Every line from the beginning of the data through the line containing "[00:09:12.86]" should be reproduced exactly, and no further lines should be output.
Start of RECORDS TO PROCESS
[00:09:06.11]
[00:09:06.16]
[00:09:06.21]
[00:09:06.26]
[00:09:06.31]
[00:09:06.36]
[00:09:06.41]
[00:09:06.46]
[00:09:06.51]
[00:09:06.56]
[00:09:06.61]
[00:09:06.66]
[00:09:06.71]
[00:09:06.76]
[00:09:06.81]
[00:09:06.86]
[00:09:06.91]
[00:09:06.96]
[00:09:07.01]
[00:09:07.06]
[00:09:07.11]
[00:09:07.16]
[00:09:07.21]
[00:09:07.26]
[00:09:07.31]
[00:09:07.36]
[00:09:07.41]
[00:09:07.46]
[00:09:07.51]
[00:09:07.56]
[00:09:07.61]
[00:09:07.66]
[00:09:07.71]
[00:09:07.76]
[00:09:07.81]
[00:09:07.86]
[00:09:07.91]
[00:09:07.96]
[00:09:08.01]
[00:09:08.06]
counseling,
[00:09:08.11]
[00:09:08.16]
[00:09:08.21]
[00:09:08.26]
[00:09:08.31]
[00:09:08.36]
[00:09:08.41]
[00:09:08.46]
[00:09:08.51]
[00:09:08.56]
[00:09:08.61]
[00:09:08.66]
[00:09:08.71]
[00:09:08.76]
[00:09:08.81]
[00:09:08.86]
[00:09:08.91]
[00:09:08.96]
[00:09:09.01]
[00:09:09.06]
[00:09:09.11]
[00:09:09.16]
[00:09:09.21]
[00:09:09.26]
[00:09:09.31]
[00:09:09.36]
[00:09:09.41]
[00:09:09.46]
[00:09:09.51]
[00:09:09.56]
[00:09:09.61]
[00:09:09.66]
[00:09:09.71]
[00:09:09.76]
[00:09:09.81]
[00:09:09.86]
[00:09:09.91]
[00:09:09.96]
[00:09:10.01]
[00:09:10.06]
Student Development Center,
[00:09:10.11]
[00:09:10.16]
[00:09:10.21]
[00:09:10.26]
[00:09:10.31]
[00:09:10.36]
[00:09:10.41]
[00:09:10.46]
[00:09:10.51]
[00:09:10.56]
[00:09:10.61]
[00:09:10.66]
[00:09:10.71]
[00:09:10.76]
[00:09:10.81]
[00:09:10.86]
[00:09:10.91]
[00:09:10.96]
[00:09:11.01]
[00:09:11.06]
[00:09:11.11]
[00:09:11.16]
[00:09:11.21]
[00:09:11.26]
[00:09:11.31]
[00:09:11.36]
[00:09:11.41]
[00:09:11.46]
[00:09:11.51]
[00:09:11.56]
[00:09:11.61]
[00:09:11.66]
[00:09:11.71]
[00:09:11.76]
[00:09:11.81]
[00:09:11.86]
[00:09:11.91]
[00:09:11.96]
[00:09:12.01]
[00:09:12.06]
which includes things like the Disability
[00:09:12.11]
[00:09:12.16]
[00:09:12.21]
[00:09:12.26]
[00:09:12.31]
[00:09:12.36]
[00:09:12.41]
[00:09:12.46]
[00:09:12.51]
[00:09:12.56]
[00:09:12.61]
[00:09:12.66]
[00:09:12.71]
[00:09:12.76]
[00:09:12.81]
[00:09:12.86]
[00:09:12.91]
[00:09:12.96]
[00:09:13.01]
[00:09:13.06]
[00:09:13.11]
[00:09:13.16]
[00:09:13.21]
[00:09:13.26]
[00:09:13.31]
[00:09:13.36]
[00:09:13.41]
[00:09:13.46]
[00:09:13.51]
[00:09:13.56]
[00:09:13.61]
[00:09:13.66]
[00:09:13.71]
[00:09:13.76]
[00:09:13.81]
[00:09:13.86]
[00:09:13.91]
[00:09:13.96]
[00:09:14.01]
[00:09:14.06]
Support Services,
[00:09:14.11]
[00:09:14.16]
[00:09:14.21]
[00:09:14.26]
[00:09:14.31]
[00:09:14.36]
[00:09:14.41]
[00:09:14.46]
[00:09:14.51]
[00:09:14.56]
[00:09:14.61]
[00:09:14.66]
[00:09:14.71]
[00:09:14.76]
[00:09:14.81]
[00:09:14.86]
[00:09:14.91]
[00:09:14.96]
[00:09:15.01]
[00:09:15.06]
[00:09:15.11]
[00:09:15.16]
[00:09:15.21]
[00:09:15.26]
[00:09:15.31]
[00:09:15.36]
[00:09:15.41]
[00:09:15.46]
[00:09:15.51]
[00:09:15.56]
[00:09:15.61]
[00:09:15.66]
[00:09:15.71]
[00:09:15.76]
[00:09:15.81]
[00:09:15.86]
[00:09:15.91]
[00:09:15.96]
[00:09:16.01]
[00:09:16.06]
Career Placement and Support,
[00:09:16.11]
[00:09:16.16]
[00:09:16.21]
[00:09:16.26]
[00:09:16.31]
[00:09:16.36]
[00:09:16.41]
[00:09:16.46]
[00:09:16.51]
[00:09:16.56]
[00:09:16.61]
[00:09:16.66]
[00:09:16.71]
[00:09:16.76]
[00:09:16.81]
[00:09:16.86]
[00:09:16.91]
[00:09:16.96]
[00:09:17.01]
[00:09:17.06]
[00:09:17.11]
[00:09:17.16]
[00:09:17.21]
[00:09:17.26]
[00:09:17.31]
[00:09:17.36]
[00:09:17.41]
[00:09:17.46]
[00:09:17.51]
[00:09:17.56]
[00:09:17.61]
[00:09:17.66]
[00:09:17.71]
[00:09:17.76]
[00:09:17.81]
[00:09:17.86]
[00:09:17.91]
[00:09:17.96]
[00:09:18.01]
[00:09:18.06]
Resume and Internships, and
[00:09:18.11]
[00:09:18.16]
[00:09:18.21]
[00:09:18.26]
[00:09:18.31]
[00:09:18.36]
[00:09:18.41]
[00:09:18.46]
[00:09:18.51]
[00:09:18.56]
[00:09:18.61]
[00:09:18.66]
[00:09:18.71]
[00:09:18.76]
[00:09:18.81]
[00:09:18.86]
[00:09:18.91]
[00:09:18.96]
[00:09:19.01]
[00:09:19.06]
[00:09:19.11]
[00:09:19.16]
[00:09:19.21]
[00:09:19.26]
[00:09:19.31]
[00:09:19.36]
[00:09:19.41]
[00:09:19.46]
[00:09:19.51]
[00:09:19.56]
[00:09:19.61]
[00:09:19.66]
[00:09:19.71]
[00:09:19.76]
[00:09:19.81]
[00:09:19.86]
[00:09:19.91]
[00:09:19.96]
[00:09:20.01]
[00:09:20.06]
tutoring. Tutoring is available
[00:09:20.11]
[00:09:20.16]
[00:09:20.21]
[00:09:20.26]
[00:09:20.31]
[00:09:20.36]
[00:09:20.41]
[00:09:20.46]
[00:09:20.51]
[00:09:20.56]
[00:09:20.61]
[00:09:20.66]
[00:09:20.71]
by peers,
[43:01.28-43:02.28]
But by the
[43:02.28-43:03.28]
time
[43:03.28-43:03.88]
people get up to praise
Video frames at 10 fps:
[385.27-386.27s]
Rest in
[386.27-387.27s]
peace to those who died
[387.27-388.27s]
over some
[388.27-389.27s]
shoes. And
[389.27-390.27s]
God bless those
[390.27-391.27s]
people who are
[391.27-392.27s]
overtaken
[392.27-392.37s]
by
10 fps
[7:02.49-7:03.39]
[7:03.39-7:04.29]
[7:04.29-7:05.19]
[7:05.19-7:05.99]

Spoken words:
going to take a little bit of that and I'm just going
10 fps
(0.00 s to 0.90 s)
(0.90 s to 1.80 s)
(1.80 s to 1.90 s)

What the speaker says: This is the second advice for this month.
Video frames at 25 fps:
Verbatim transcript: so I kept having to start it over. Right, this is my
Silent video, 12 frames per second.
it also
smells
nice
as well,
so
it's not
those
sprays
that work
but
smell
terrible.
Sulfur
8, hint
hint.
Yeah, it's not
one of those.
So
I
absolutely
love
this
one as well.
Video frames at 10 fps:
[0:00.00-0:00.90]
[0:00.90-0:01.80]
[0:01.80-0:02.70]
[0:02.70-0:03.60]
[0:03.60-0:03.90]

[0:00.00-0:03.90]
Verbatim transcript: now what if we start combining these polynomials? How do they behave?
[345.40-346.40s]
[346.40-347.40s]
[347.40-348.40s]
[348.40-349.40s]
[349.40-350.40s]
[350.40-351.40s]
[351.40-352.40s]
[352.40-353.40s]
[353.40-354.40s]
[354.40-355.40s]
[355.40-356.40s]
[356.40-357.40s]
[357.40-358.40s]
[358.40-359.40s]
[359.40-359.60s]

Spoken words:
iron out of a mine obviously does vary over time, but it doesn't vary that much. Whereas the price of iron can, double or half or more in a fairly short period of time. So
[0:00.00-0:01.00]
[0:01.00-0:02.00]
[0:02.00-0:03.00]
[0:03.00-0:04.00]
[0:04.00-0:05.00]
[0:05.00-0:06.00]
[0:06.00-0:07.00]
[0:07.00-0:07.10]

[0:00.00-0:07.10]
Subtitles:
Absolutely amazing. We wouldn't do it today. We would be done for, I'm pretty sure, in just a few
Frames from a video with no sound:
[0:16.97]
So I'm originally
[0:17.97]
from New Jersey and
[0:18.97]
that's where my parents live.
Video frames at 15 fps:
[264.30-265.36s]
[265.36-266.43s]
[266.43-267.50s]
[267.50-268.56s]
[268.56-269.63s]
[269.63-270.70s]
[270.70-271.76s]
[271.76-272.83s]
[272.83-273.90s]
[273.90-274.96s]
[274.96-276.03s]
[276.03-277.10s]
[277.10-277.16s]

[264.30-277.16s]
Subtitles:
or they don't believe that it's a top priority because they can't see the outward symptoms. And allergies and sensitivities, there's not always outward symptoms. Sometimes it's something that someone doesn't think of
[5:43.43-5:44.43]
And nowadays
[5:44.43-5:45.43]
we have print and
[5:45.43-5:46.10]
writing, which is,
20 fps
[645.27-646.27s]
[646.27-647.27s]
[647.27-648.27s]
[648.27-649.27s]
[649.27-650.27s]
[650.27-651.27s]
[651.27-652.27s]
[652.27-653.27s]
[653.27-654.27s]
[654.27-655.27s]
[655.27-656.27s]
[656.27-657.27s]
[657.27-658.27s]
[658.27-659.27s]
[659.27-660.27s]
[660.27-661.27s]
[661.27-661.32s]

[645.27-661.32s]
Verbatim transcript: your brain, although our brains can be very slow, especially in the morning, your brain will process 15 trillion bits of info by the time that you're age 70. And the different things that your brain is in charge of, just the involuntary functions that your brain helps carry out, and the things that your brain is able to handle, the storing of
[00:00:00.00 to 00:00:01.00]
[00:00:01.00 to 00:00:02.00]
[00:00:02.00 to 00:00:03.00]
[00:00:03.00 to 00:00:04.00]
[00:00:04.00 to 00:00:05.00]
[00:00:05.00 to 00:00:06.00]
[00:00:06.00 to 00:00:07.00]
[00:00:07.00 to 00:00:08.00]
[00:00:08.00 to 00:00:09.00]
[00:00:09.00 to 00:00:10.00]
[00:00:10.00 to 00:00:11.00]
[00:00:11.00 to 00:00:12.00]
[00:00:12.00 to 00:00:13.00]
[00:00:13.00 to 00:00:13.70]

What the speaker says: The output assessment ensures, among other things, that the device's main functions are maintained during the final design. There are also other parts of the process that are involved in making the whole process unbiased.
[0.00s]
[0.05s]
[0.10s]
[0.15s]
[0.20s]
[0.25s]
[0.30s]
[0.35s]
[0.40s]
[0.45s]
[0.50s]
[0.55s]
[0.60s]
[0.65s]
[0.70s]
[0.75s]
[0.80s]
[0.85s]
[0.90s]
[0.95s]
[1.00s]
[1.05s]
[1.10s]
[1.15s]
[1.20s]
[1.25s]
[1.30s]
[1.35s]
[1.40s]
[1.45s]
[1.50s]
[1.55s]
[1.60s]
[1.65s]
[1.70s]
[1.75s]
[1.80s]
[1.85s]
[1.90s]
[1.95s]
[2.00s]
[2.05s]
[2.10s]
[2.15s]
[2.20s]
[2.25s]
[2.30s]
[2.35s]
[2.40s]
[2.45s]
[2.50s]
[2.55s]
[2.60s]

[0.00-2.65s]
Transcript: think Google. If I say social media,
End of RECORDS TO PROCESS
● ANSWER
[00:09:06.11]
[00:09:06.16]
[00:09:06.21]
[00:09:06.26]
[00:09:06.31]
[00:09:06.36]
[00:09:06.41]
[00:09:06.46]
[00:09:06.51]
[00:09:06.56]
[00:09:06.61]
[00:09:06.66]
[00:09:06.71]
[00:09:06.76]
[00:09:06.81]
[00:09:06.86]
[00:09:06.91]
[00:09:06.96]
[00:09:07.01]
[00:09:07.06]
[00:09:07.11]
[00:09:07.16]
[00:09:07.21]
[00:09:07.26]
[00:09:07.31]
[00:09:07.36]
[00:09:07.41]
[00:09:07.46]
[00:09:07.51]
[00:09:07.56]
[00:09:07.61]
[00:09:07.66]
[00:09:07.71]
[00:09:07.76]
[00:09:07.81]
[00:09:07.86]
[00:09:07.91]
[00:09:07.96]
[00:09:08.01]
[00:09:08.06]
counseling,
[00:09:08.11]
[00:09:08.16]
[00:09:08.21]
[00:09:08.26]
[00:09:08.31]
[00:09:08.36]
[00:09:08.41]
[00:09:08.46]
[00:09:08.51]
[00:09:08.56]
[00:09:08.61]
[00:09:08.66]
[00:09:08.71]
[00:09:08.76]
[00:09:08.81]
[00:09:08.86]
[00:09:08.91]
[00:09:08.96]
[00:09:09.01]
[00:09:09.06]
[00:09:09.11]
[00:09:09.16]
[00:09:09.21]
[00:09:09.26]
[00:09:09.31]
[00:09:09.36]
[00:09:09.41]
[00:09:09.46]
[00:09:09.51]
[00:09:09.56]
[00:09:09.61]
[00:09:09.66]
[00:09:09.71]
[00:09:09.76]
[00:09:09.81]
[00:09:09.86]
[00:09:09.91]
[00:09:09.96]
[00:09:10.01]
[00:09:10.06]
Student Development Center,
[00:09:10.11]
[00:09:10.16]
[00:09:10.21]
[00:09:10.26]
[00:09:10.31]
[00:09:10.36]
[00:09:10.41]
[00:09:10.46]
[00:09:10.51]
[00:09:10.56]
[00:09:10.61]
[00:09:10.66]
[00:09:10.71]
[00:09:10.76]
[00:09:10.81]
[00:09:10.86]
[00:09:10.91]
[00:09:10.96]
[00:09:11.01]
[00:09:11.06]
[00:09:11.11]
[00:09:11.16]
[00:09:11.21]
[00:09:11.26]
[00:09:11.31]
[00:09:11.36]
[00:09:11.41]
[00:09:11.46]
[00:09:11.51]
[00:09:11.56]
[00:09:11.61]
[00:09:11.66]
[00:09:11.71]
[00:09:11.76]
[00:09:11.81]
[00:09:11.86]
[00:09:11.91]
[00:09:11.96]
[00:09:12.01]
[00:09:12.06]
which includes things like the Disability
[00:09:12.11]
[00:09:12.16]
[00:09:12.21]
[00:09:12.26]
[00:09:12.31]
[00:09:12.36]
[00:09:12.41]
[00:09:12.46]
[00:09:12.51]
[00:09:12.56]
[00:09:12.61]
[00:09:12.66]
[00:09:12.71]
[00:09:12.76]
[00:09:12.81]
[00:09:12.86]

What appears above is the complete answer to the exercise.